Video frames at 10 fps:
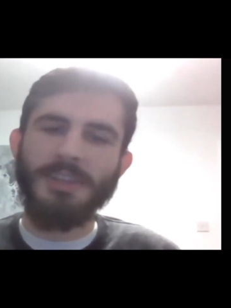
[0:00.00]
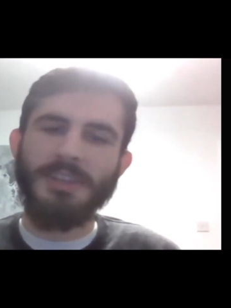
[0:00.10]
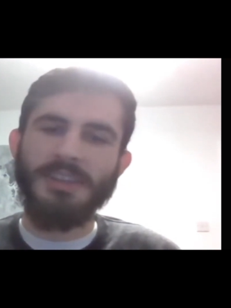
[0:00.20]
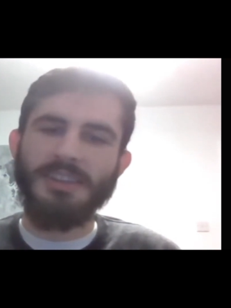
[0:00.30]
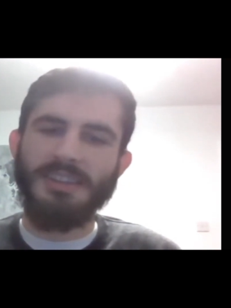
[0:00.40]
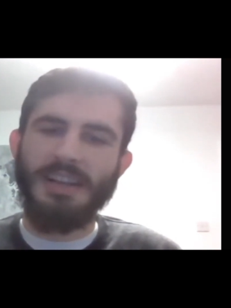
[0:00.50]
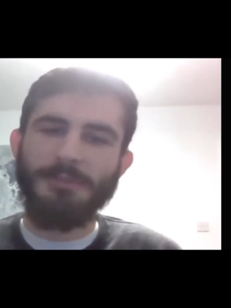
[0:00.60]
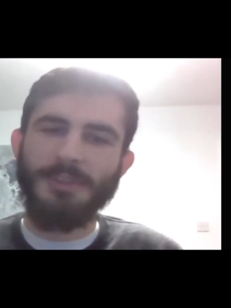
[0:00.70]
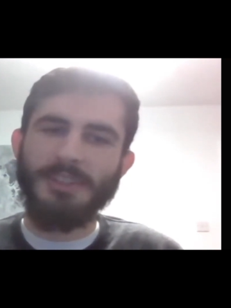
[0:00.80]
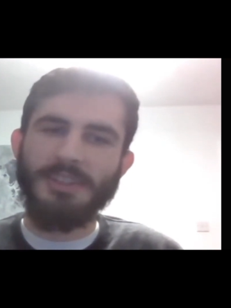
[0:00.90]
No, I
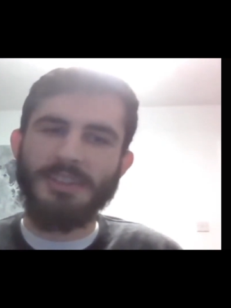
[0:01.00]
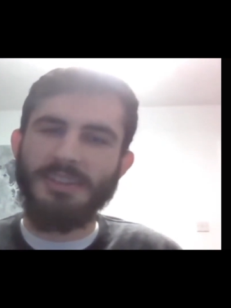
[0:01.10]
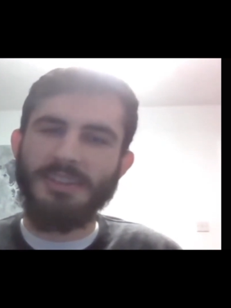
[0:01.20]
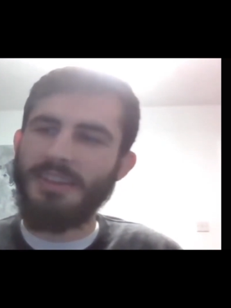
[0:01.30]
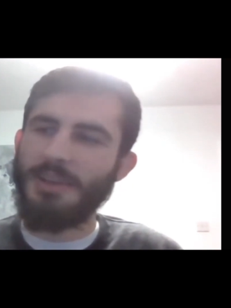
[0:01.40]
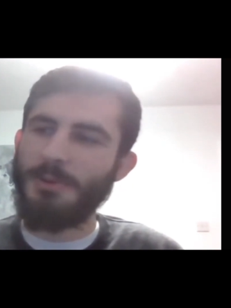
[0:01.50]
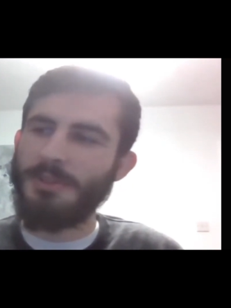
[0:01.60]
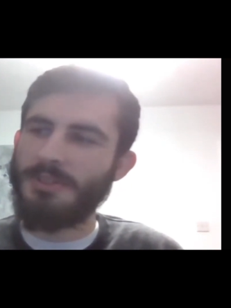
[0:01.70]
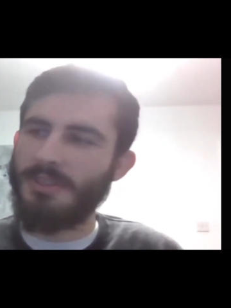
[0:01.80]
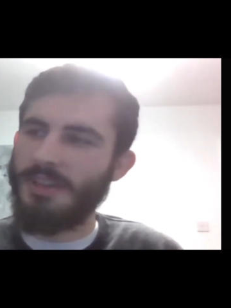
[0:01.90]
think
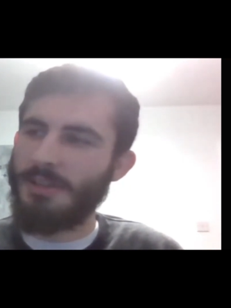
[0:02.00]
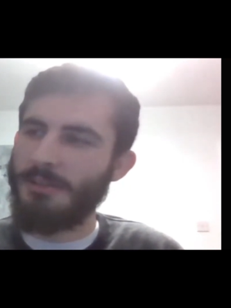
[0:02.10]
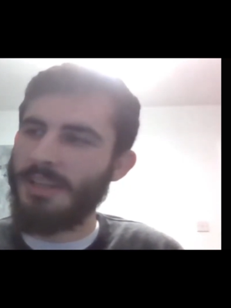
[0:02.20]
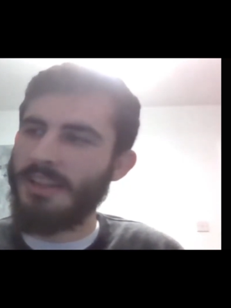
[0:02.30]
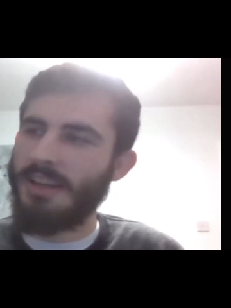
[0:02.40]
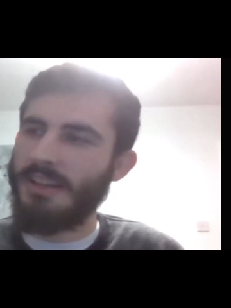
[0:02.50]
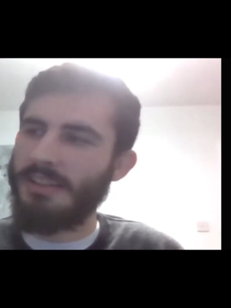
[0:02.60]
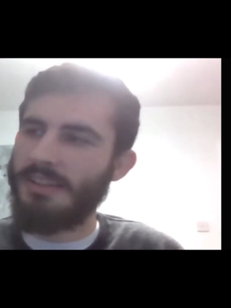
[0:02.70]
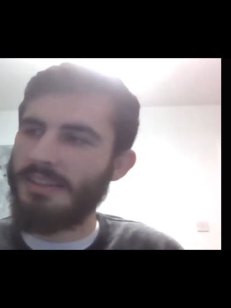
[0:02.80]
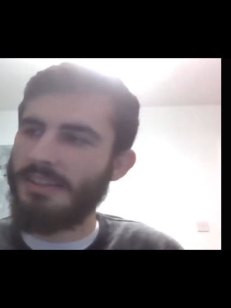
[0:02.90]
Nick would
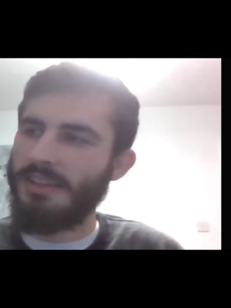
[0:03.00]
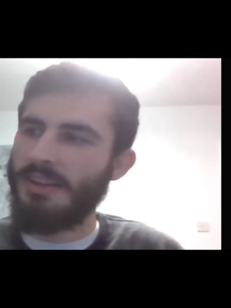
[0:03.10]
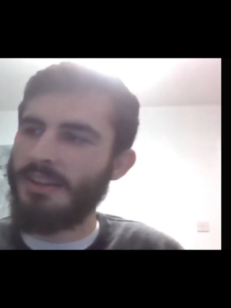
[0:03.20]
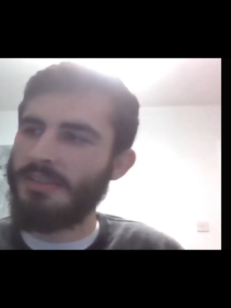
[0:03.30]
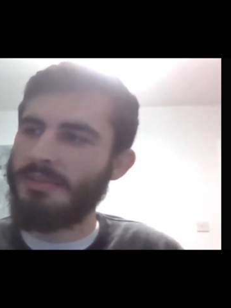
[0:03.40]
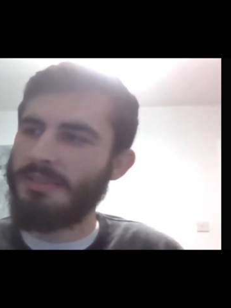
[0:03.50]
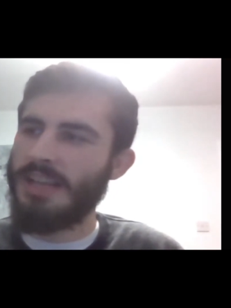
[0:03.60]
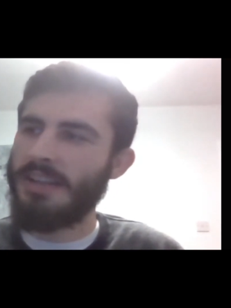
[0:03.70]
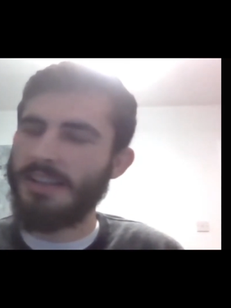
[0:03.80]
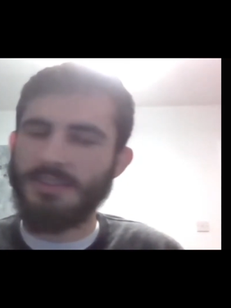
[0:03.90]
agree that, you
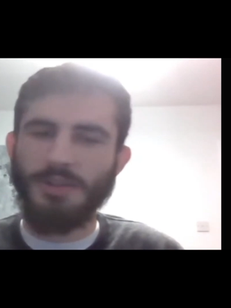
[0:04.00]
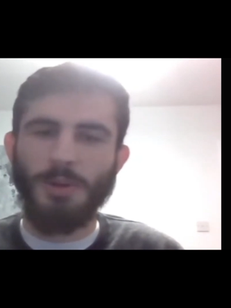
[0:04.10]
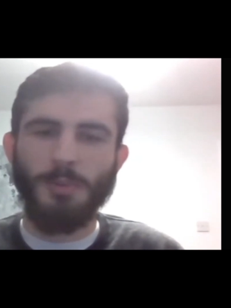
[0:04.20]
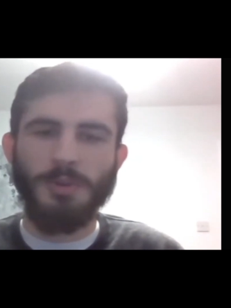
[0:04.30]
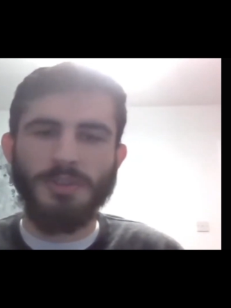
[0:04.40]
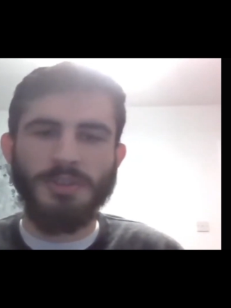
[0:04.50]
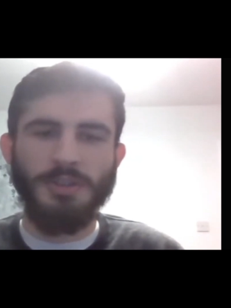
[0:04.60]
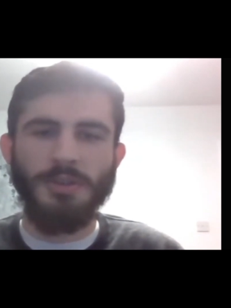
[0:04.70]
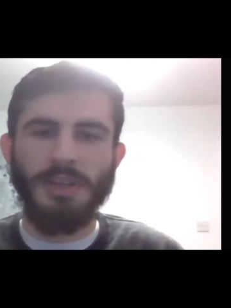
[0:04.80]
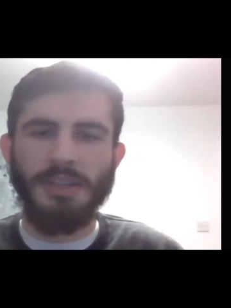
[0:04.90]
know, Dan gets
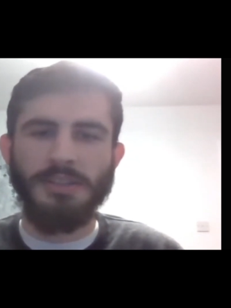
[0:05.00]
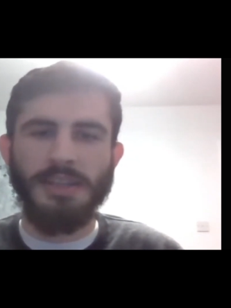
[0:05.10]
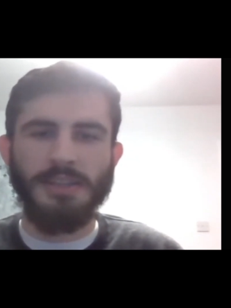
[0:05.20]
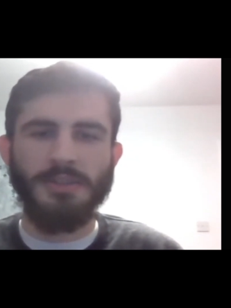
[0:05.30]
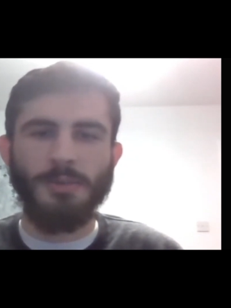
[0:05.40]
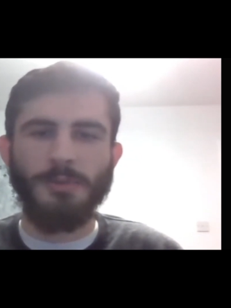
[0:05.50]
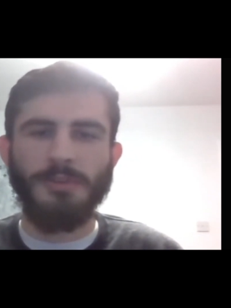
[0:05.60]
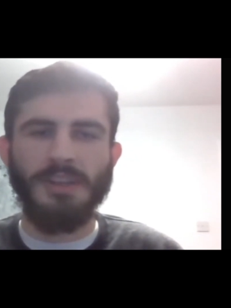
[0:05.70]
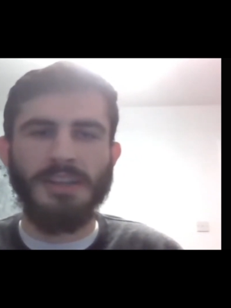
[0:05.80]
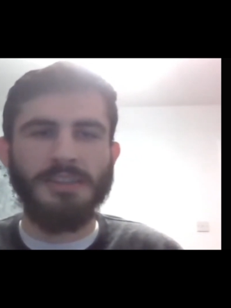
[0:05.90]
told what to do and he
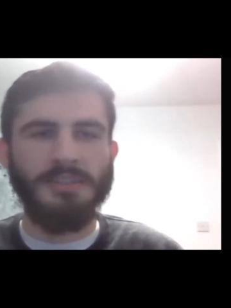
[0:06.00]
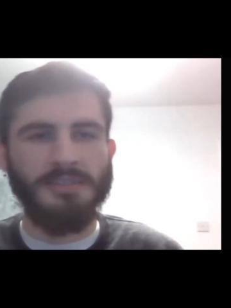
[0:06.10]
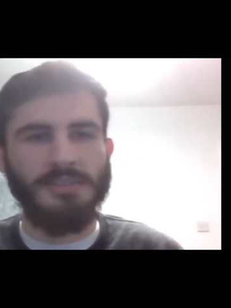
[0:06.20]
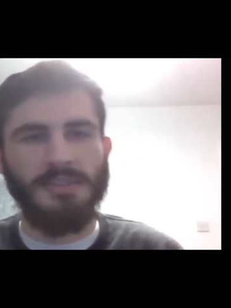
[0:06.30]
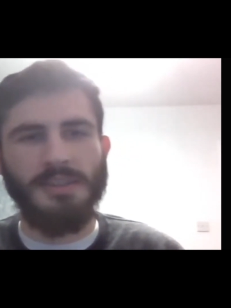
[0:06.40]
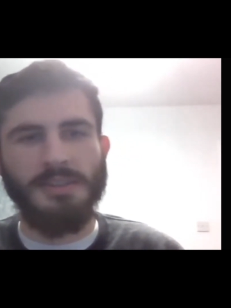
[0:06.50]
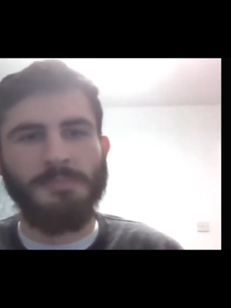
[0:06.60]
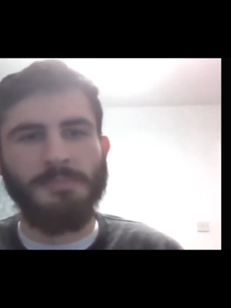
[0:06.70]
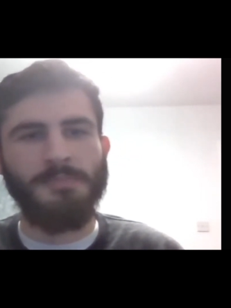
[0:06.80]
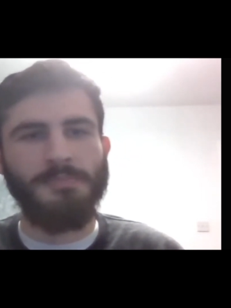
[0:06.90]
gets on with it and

(Task objective): Each line above should be returned exactly as it stands, minus any pictures.

(Exercise response):
Video frames at 10 fps:
[0:00.00]
[0:00.10]
[0:00.20]
[0:00.30]
[0:00.40]
[0:00.50]
[0:00.60]
[0:00.70]
[0:00.80]
[0:00.90]
No, I
[0:01.00]
[0:01.10]
[0:01.20]
[0:01.30]
[0:01.40]
[0:01.50]
[0:01.60]
[0:01.70]
[0:01.80]
[0:01.90]
think
[0:02.00]
[0:02.10]
[0:02.20]
[0:02.30]
[0:02.40]
[0:02.50]
[0:02.60]
[0:02.70]
[0:02.80]
[0:02.90]
Nick would
[0:03.00]
[0:03.10]
[0:03.20]
[0:03.30]
[0:03.40]
[0:03.50]
[0:03.60]
[0:03.70]
[0:03.80]
[0:03.90]
agree that, you
[0:04.00]
[0:04.10]
[0:04.20]
[0:04.30]
[0:04.40]
[0:04.50]
[0:04.60]
[0:04.70]
[0:04.80]
[0:04.90]
know, Dan gets
[0:05.00]
[0:05.10]
[0:05.20]
[0:05.30]
[0:05.40]
[0:05.50]
[0:05.60]
[0:05.70]
[0:05.80]
[0:05.90]
told what to do and he
[0:06.00]
[0:06.10]
[0:06.20]
[0:06.30]
[0:06.40]
[0:06.50]
[0:06.60]
[0:06.70]
[0:06.80]
[0:06.90]
gets on with it and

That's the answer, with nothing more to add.